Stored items
□ □ □ □ □

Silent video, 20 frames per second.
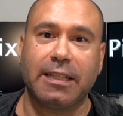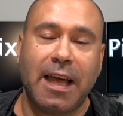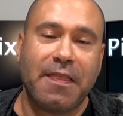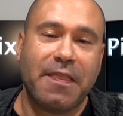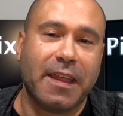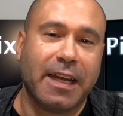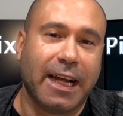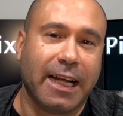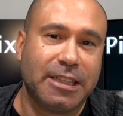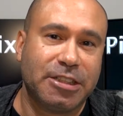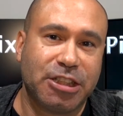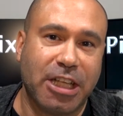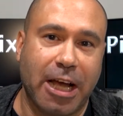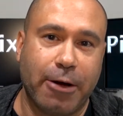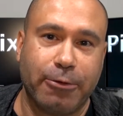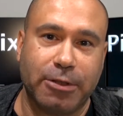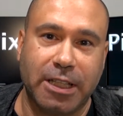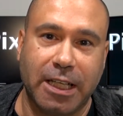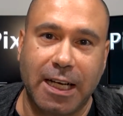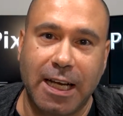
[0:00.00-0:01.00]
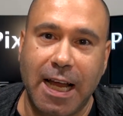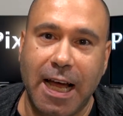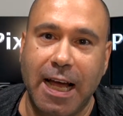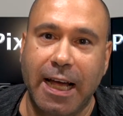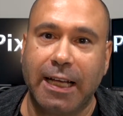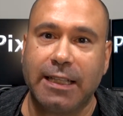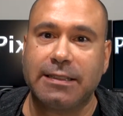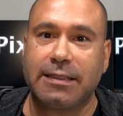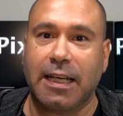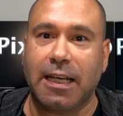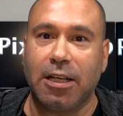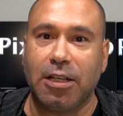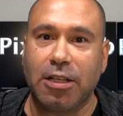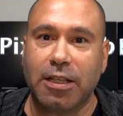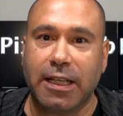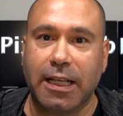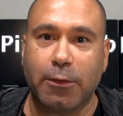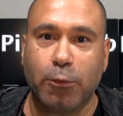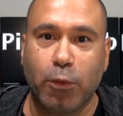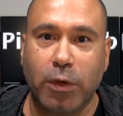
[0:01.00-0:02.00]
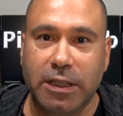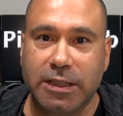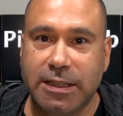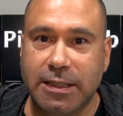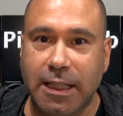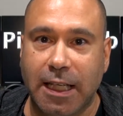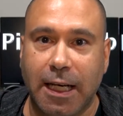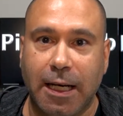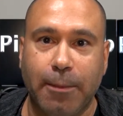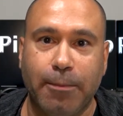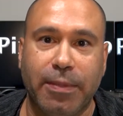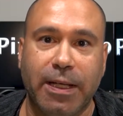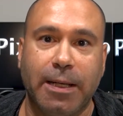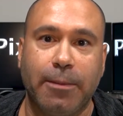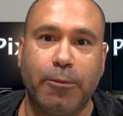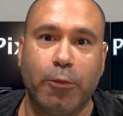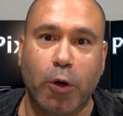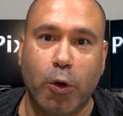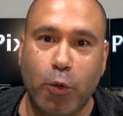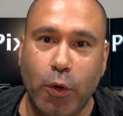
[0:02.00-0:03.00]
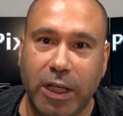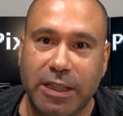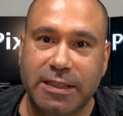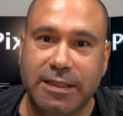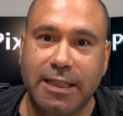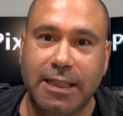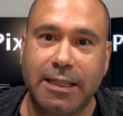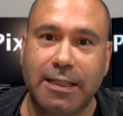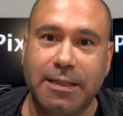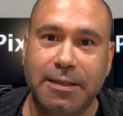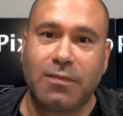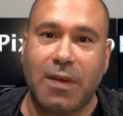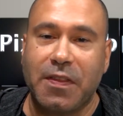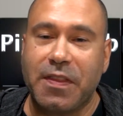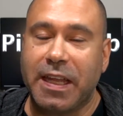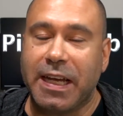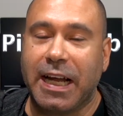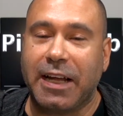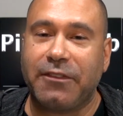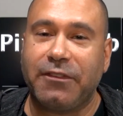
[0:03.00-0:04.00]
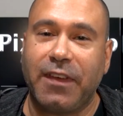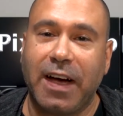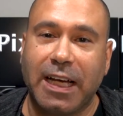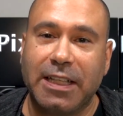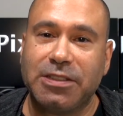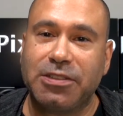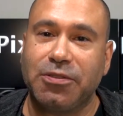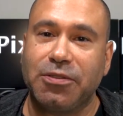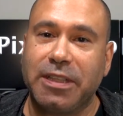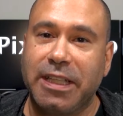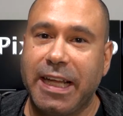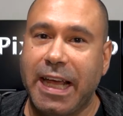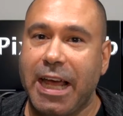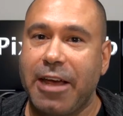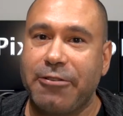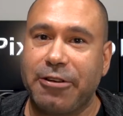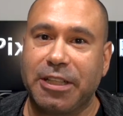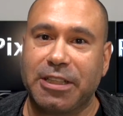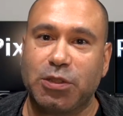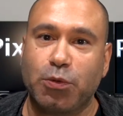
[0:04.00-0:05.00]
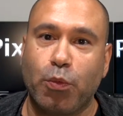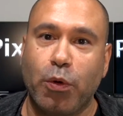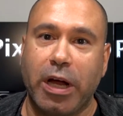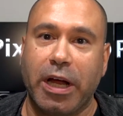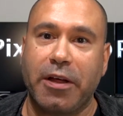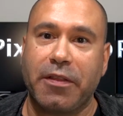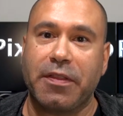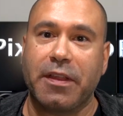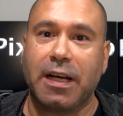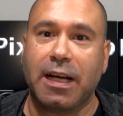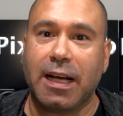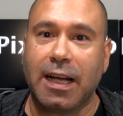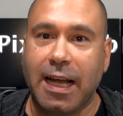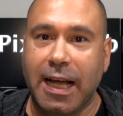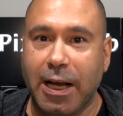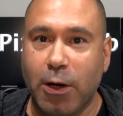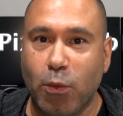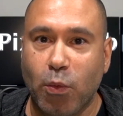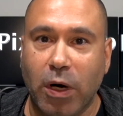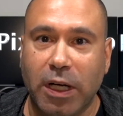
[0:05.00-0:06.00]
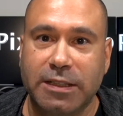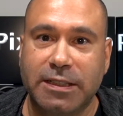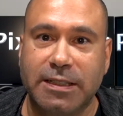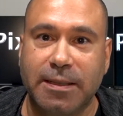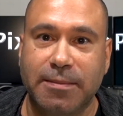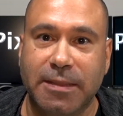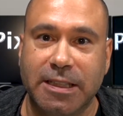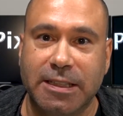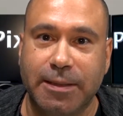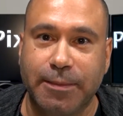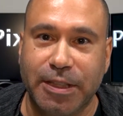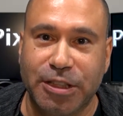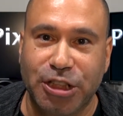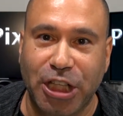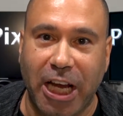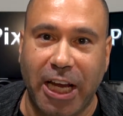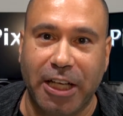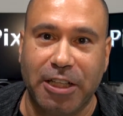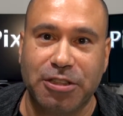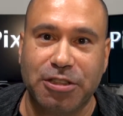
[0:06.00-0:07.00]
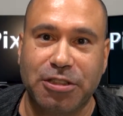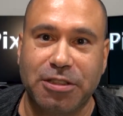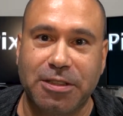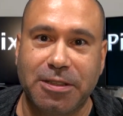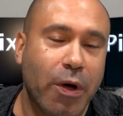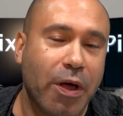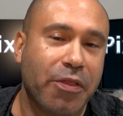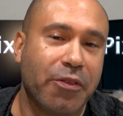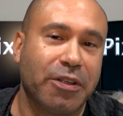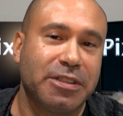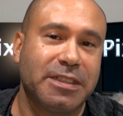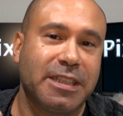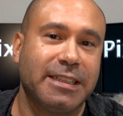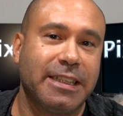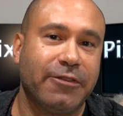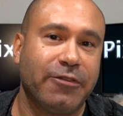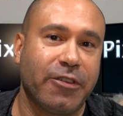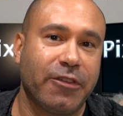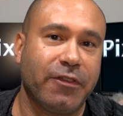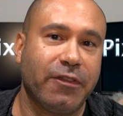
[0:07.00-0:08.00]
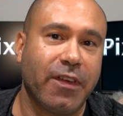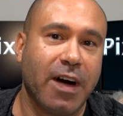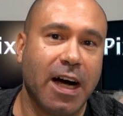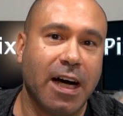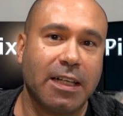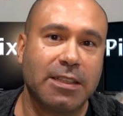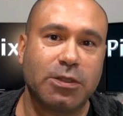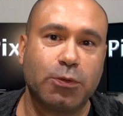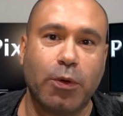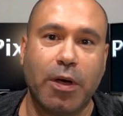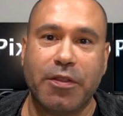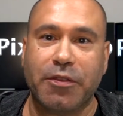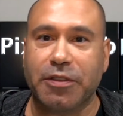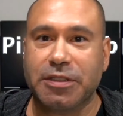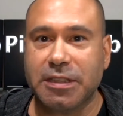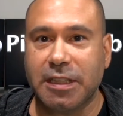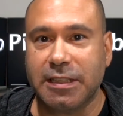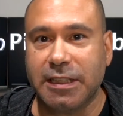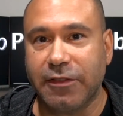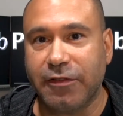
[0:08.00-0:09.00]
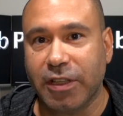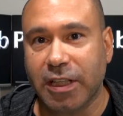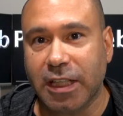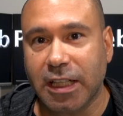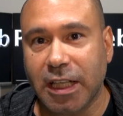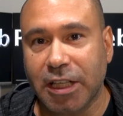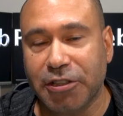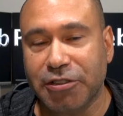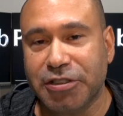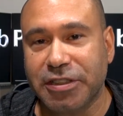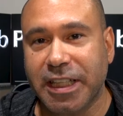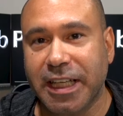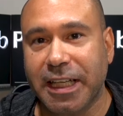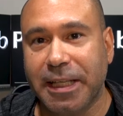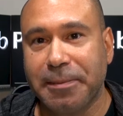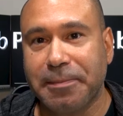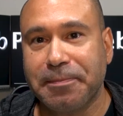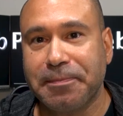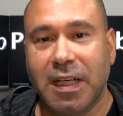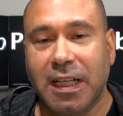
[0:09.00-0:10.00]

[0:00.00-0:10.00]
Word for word: And then I chat with the client, I look at what's uh, being requested, and then I fine tune the areas where the client wants something to be changed, whether it's a different font, whether it's a different color scheme,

□ □ □ □ □

ABOUT THIS EXERCISE
Using the entries above, extract exactly the lines from the one that contains "[0:06.00-0:07.00]" through the one that contains "[0:00.00-0:10.00]". Do not carry over any pictures.

EXERCISE SOLUTION
[0:06.00-0:07.00]
[0:07.00-0:08.00]
[0:08.00-0:09.00]
[0:09.00-0:10.00]

[0:00.00-0:10.00]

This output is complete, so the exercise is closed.